Livro premiado retrata vida de travesti e militante gay no sertão nordestino

Prêmio Esso de Jornalismo, “Os Sertões – Um livro-reportagem de Fabiana Moares” revisita os cenários narrados por Euclides da Cunha e revela que a diversidade supera o estereótipo do “cabra-macho”.

A Companhia Editora de Pernambuco (Cepe), em parceria com o Jornal do Commercio, de Recife (PE), lança Os Sertões, projeto da jornalista Fabiana Moraes, vencedor do Prêmio Esso de Jornalismo em 2009. O livro-reportagem é uma compilação da série feita para a ocasião do centenário de morte do escritor Euclides da Cunha, após a equipe ter percorrido quase cinco mil quilômetros para revelar a atualidade do sertão, descrito pelo imortal ainda nos primeiros anos do século XX, logo após a Guerra de Canudos.

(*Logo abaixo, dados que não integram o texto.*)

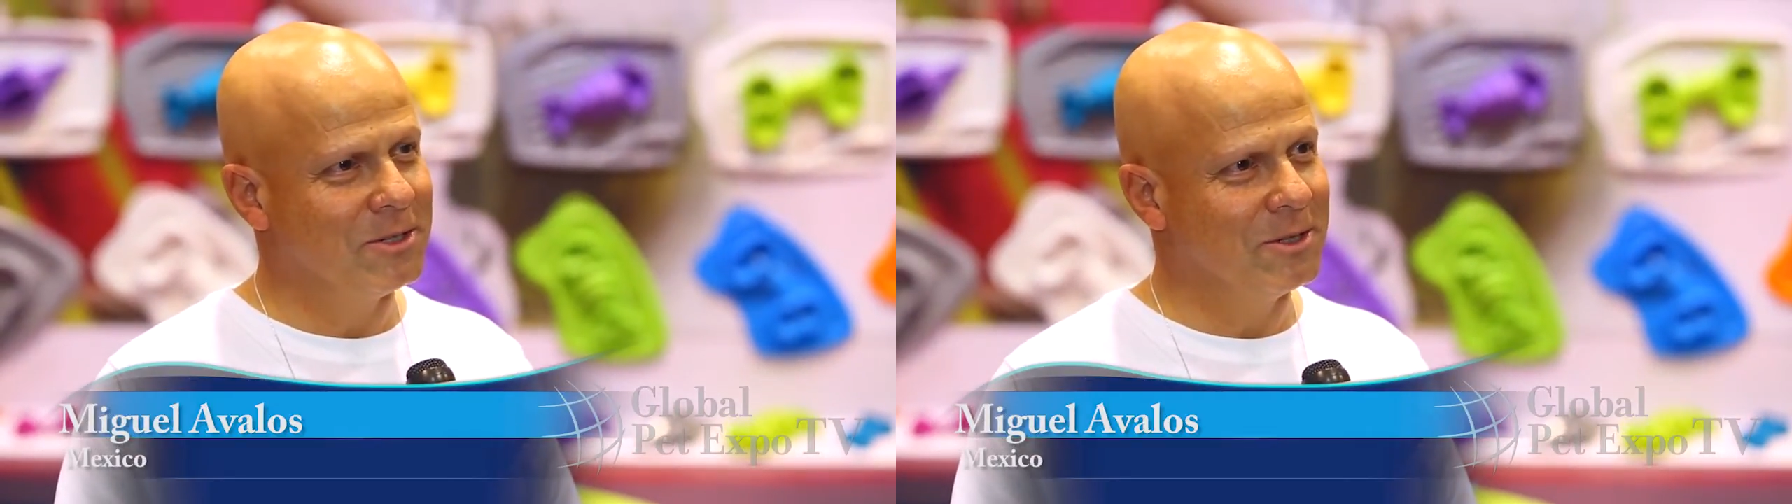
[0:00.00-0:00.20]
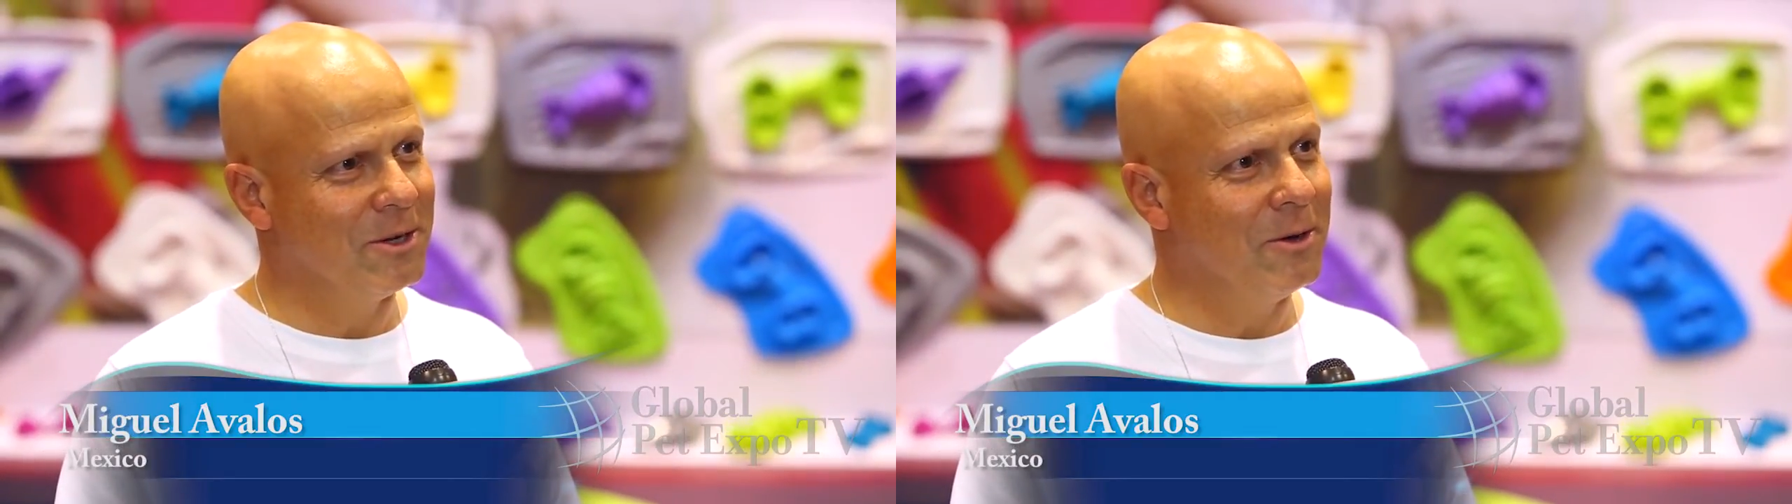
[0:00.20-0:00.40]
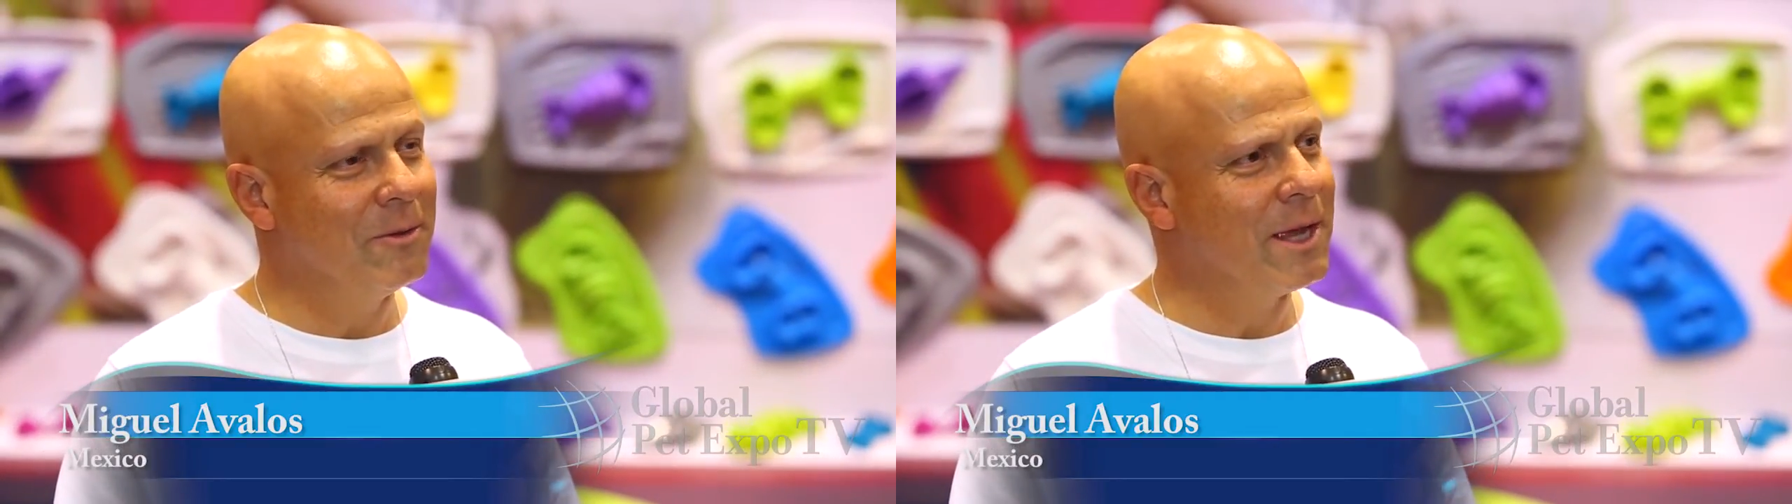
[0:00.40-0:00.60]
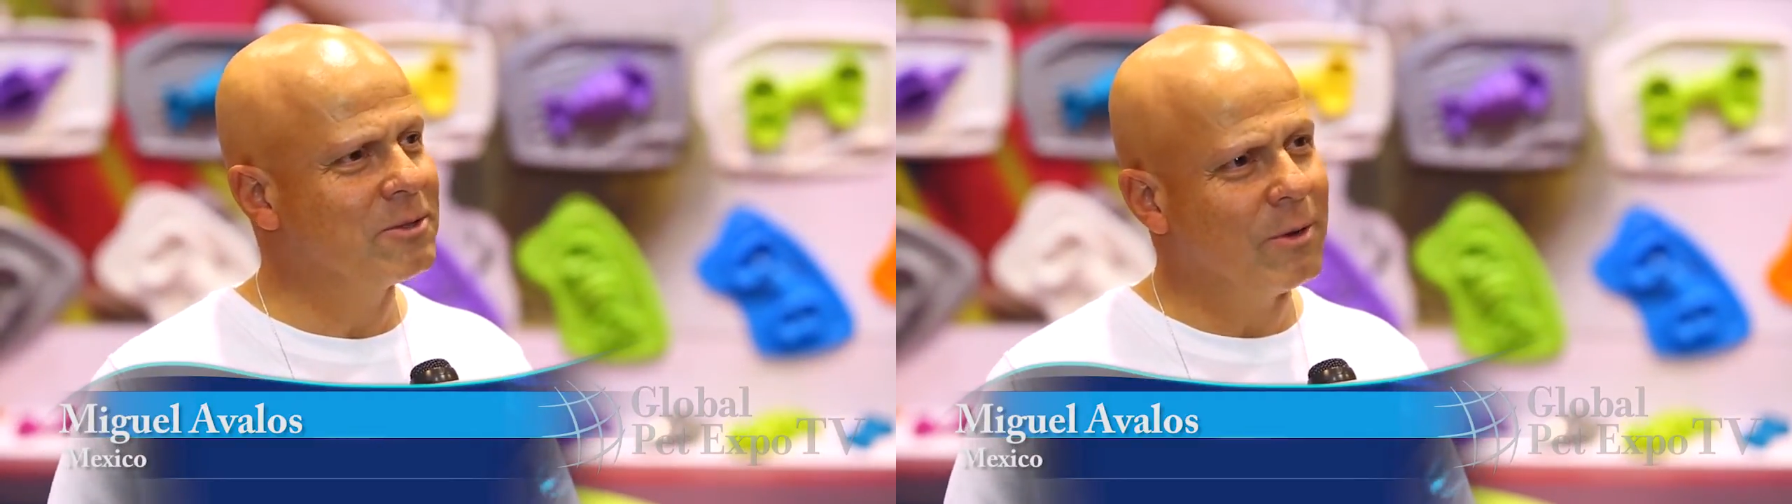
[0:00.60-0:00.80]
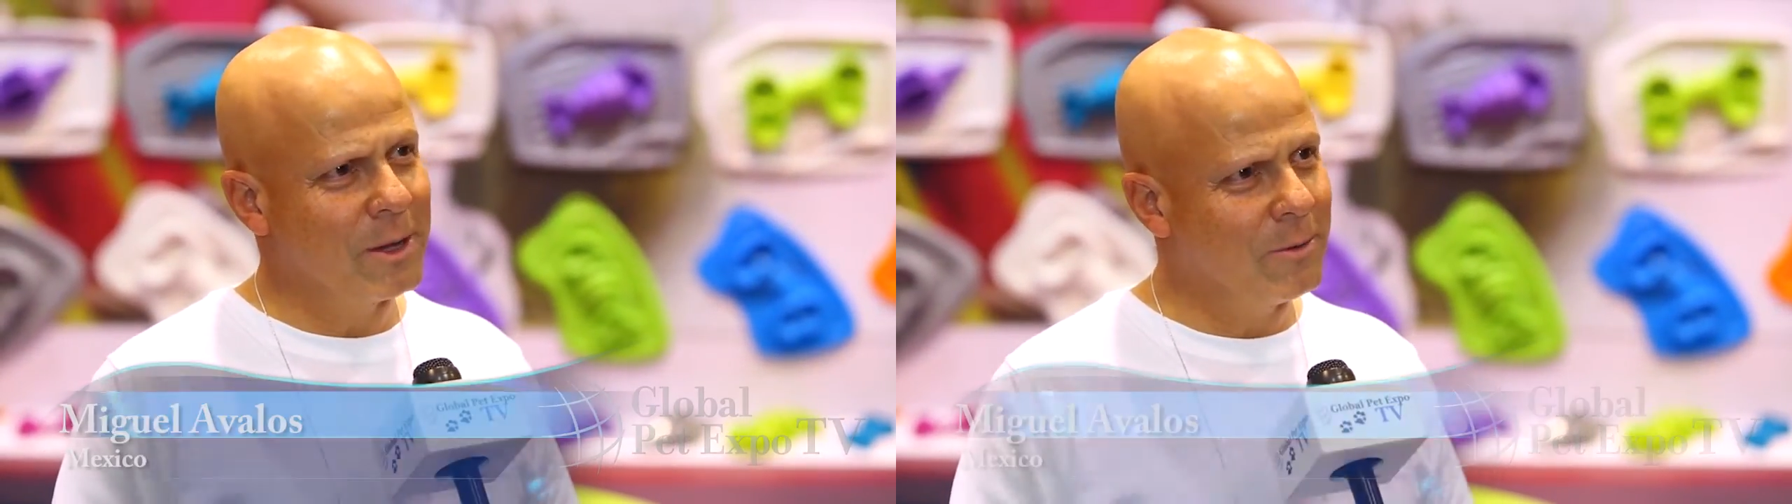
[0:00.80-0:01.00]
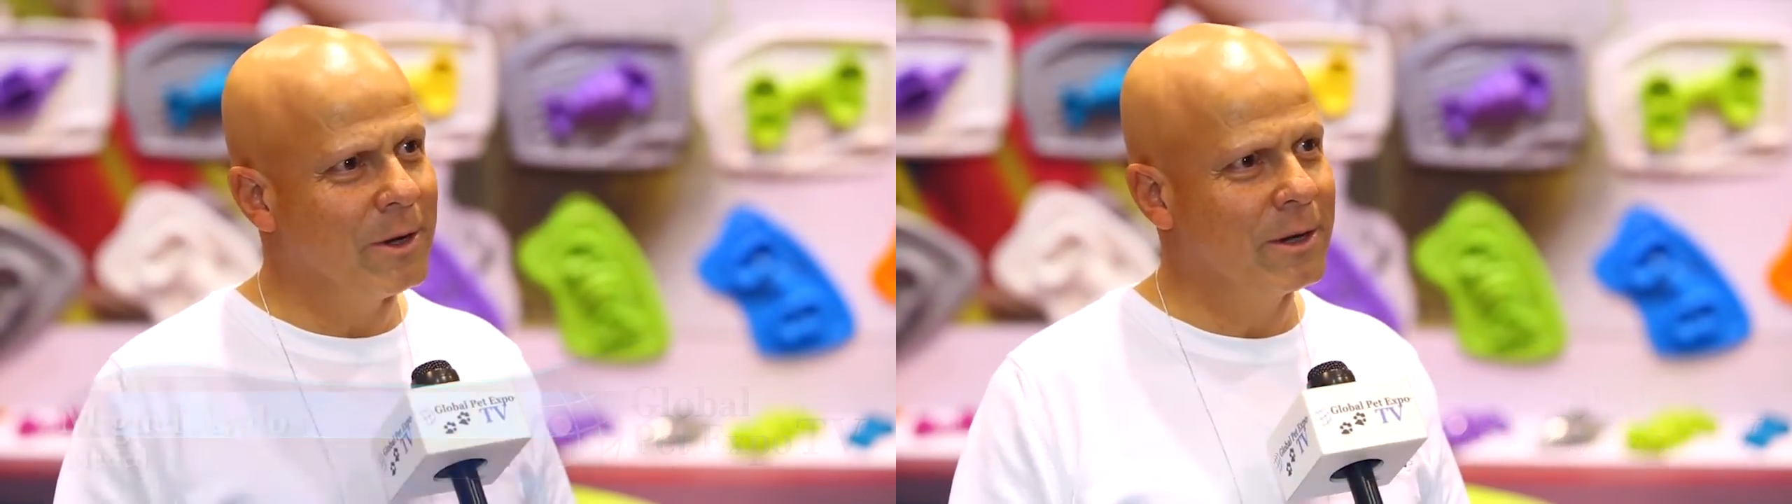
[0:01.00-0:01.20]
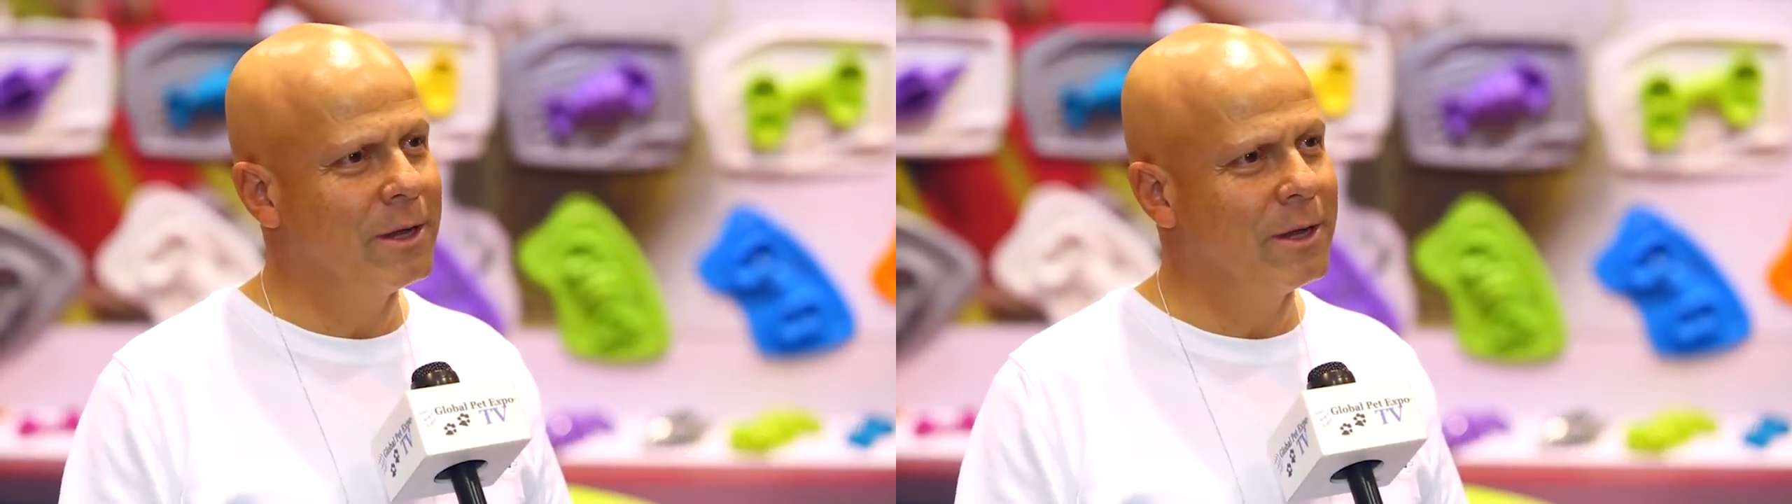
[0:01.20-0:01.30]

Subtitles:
you know? That's why we're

Entre os diversos tipos do homem sertanejo contemporâneo, Fabiana descobre que há espaço para aqueles que não representam o icônico vaqueiro “cabra-macho”: a travesti Lohanne e o militante gay Pedro. Da Bahia até o Ceará, Fabiana Moraes e o fotógrafo Alexandre Severo revelaram um novo sertão encontrado nos locais registrados por Euclides, onde hoje convivem sem-terras, cantadoras de incelências, padres celebridades, ativistas, pirateiros, milionários, beatos e b-boys. Entre essas personagens está Lohanne, também conhecida por “Lourinha”, que, apesar ser o furor entre os homens de Santa Terezinha (PE), nasceu Jaílson. Na cidadezinha de 10 mil habitantes, a ex-cabeleireira chama mais atenção do que a Igreja Matriz, o Açude do Virgulino e a Cachoeira do Quati – orgulhos turísticos do município. É a mais cobiçada entre as mulheres que frequentam todos os sábados a danceteria Raul’s Night Club, mas seu auge foi ter sido eleita Miss Gay 2007 em Patos, Sertão da Paraíba. “Aqui não acontece nada”, diz Lohanne, entre tímida e entediada. “O que sobra para um travesti? Tem de trabalhar em salão ou se prostituir. Aqui não tem oportunidade”, reclama a menina que vê nas lan houses sua janela para um mundo fantástico, porém, que ainda exige a escolha entre “homem” e “mulher” para definição de gênero nos cadastros das redes sociais. Outra surpresa é Pedro, professor da rede pública de ensino. Gay, provou ser um dos mais fortes sertanejos numa cidade pernambucana de 23 mil habitantes. Para fundar a Associação de Homossexuais, Lésbicas, Bissexuais e Transgêneros de Tabira (Tabirah), enfrentou a fúria de padres e políticos locais que consideram ser “veado” uma “vergonha social”. Vereadores da cidade reconheceram sua ONG como de utilidade pública e a Universidade Federal Rural de Pernambuco lhe convidou para ser tutor no curso de Gênero e Diversidade Sexual na Escola, mas a sexualidade de Pedro continua a ser um tabu para a família. “Sair do armário é muito mais difícil no interior. Quando você sai, leva a família toda”, diz o ativista, que já viu um colega, também gay e professor, ser expulso da sala pelos próprios alunos. Um ano depois Nesta edição de luxo, Fabiana revisita alguns dos personagens – como o traficante André, de Belém de São Francisco, ou a vaqueira Soneide, de Floresta, ambos municípios de Pernambuco – e se depara com novas histórias daqueles que deixaram a região para ganhar a vida em outro estado ou que morreram esquecidos, em um canto da própria casa.

Com prefácio assinado pelo escritor cubano Pedro Juan Guiterrez – autor do best-seller “Trilogia Suja de Havana” –, o livro traz imagens extras de Heudes Régis, que registrou a atual realidade dos personagens, e novos textos de Schneider Carpeggiani, que mostra a região a partir da ótica da literatura nacional. A designer Yana Parente, que recebeu o Prêmio Esso de Design Gráfico quando a reportagem foi publicada pelo JC, é novamente a responsável pelo projeto gráfico.

Sobre a autora

Fabiana Moraes é jornalista cultural, doutoranda em Sociologia pela Universidade Federal de Pernambuco (UFPE), onde desenvolve pesquisa sobre a relação entre mulheres de periferia e revistas de celebridades. Recebeu seu primeiro prêmio em 2000, como repórter revelação pela Comissão Europeia de Turismo. Em 2007, recebeu o Prêmio Esso regional pela série A Vida Mambembe.